Os diferenciais do negócio
Ao lado do caixa, um armário de madeira pendurado na parede com porta de vidro expõe um jogo completo de ferramentas básicas novas e oferece empréstimo delas. É possível utilizar uma por vez, com a condição de que a Carteira Nacional de Habilitação de quem precisar de uma chave de fenda ou alicate seja deixada no caixa como garantia do retorno do item. Na entrada, uma bomba de ar comprimido também é acompanhada por pequenos utensílios, como chaves e colas, para reparo em bicicletas ou motos. Ambos são oferecidos sem custos
— Não cobro nada porque serve como chamativo para depois a pessoa vir comer no restaurante. Até agora, não sumiu nenhuma ferramenta, o pessoal tem consciência e devolve sempre — complementa Alexandre.

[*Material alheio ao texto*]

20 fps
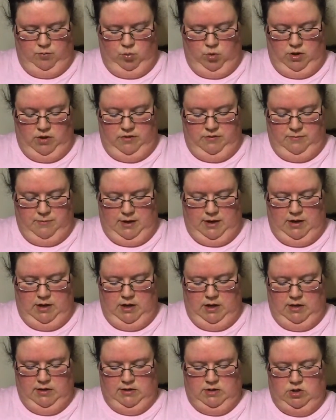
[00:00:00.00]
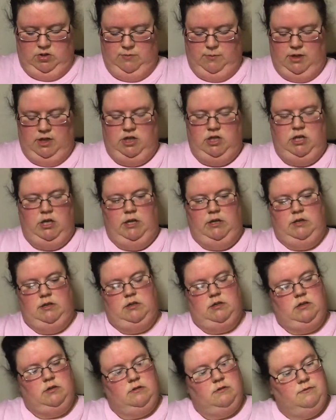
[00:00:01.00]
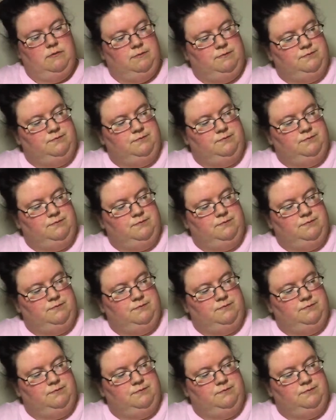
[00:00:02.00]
with my knees to my chest.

Subindo as escadas que ficam ao lado do bufê, os clientes encontram mais mesas e um “canto gourmet”. A bancada com micro-ondas, pia e fogão a gás recebe quem tiver trazido sua marmita pronta de casa. Funcionários da região podem aquecer ali a comida feita por eles em casa para almoçarem no intervalo do trabalho. Água e café são oferecidos gratuitamente a funcionários da segurança pública, aumentando o movimento de viaturas na região.
— Atendemos gente da classe trabalhadora. Esquentamos mais de 20 viandas por dia sem cobrar nada. Quando encontro uma marmita de trabalhador que não tá se alimentando bem, completo com comidas do bufê. É uma assistência para quem trabalha perto. Não perco nada com isso, ganho a gratidão de todos e eles comentam com novos clientes que nem conheciam o lugar — explica.

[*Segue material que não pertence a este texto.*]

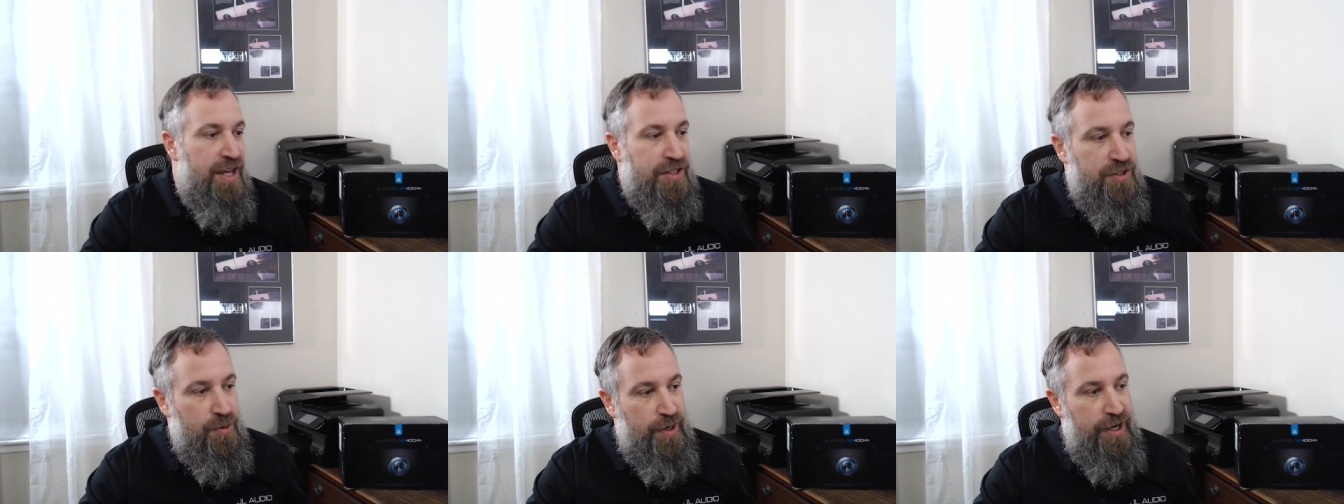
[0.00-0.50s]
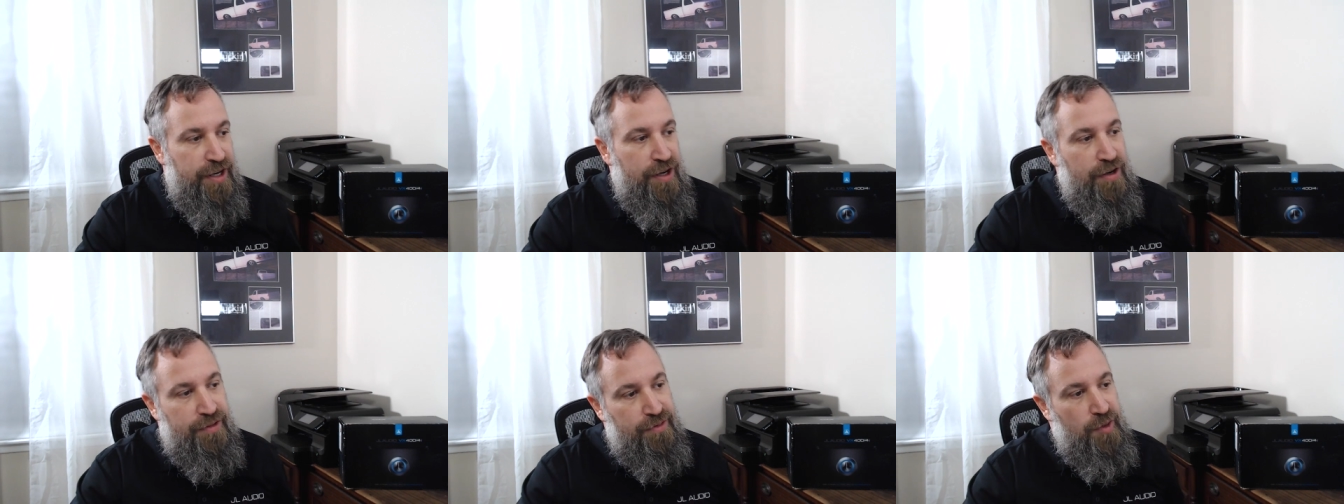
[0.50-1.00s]
So we're going to
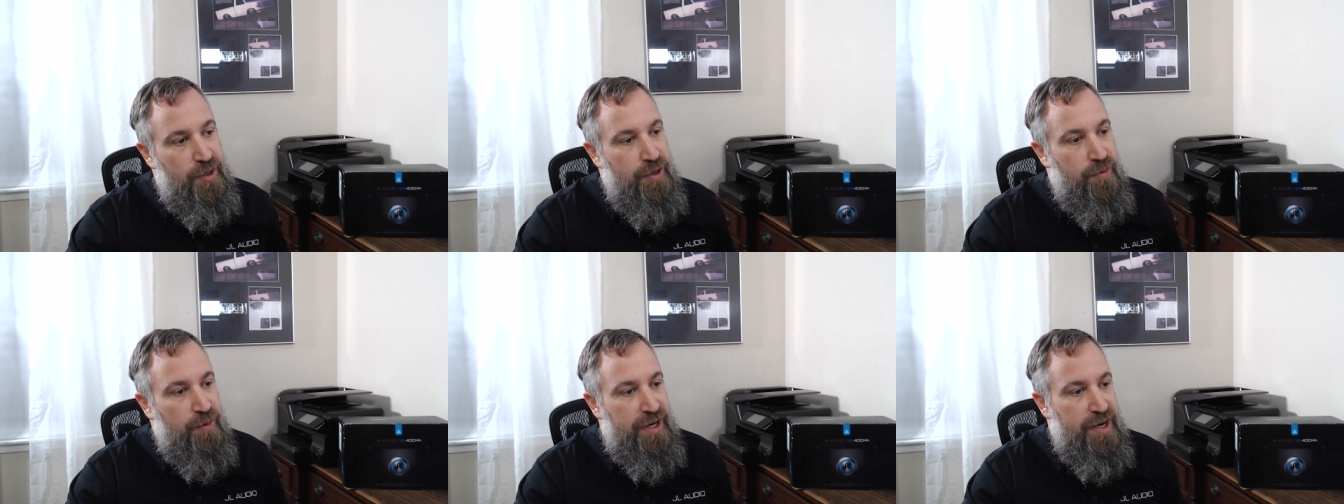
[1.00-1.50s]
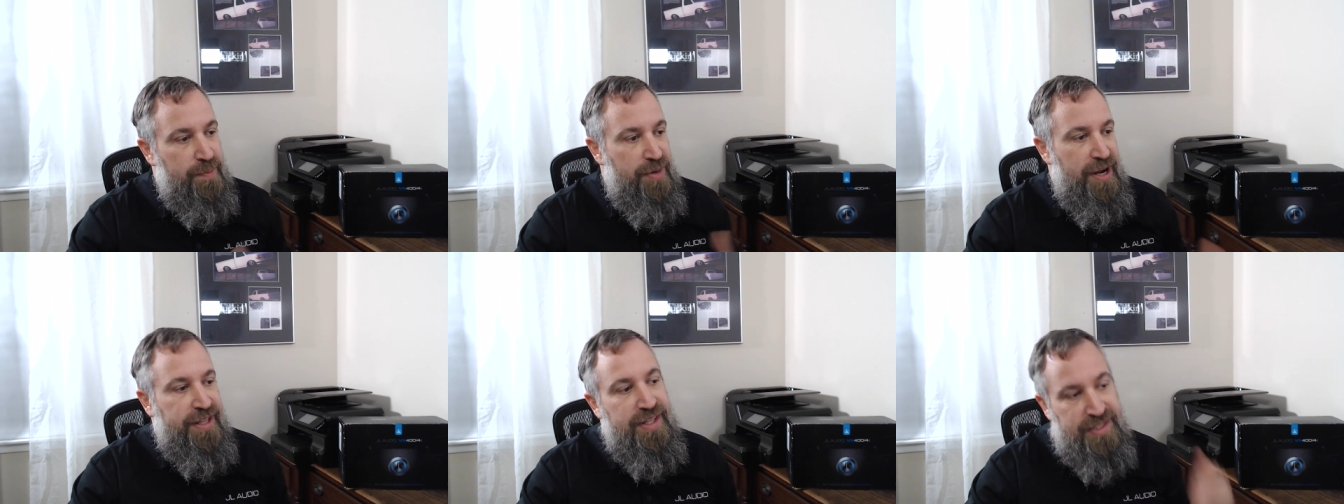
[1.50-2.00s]
go through and we're going to
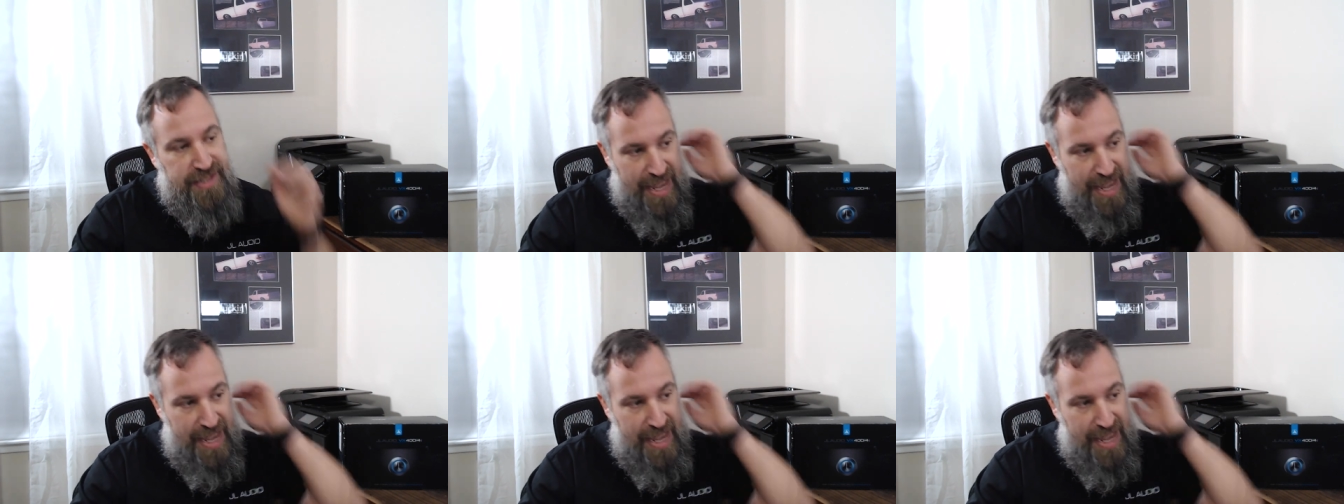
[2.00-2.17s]
break these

No último andar, um terraço com churrasqueira e três mesas promete ser ponto de encontro para grupos de amigos que queiram fazer um assado. O curioso é que os irmãos Kohls querem manter o espaço sem taxas de aluguel ou limpeza, lucrando apenas com a venda de bebidas.

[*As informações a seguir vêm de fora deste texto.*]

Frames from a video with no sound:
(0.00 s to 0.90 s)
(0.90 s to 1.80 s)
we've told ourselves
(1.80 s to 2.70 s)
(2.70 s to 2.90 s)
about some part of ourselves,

— Também vamos abrir um espaço cultural no segundo semestre de 2022. Queremos oferecer oficinas de cerâmica, pintura, piano e violão para crianças e quem chegar aí, tudo sem custo durante a semana — projeta, afirmando que ainda está na busca de professores que ocupem o local.
História da família
Alexandre conta que a família é originária de Cachoeira do Sul, no bairro Quinta da Boa Vista. Chegaram a Porto Alegre em 1981, morando na Rua 17 de Junho, vizinha da André Belo, sem recursos, mas com os pais empregados. Nas quatro décadas que se seguiram, prosperaram.
— Éramos bem humildes mesmo. A mãe era zeladora do colégio Cândido Portinari, aqui na esquina da Múcio com a André Belo, e chegamos a morar ali antes de 1993. O pai era caminhoneiro, batalhador. Ganhou um dinheiro no jogo, vendeu um Chevette 1975 que tinha e comprou o boteco — relembra.
Em 1998, já com lucros do primeiro empreendimento, conseguiram comprar o terreno onde hoje funciona o “Buteco 2”, na Gonçalves Dias. Nas paredes, fotos e cartazes contam essa história da família, com referências a Aldo Kohls, patriarca e fundador do primeiro bar, ainda no século passado.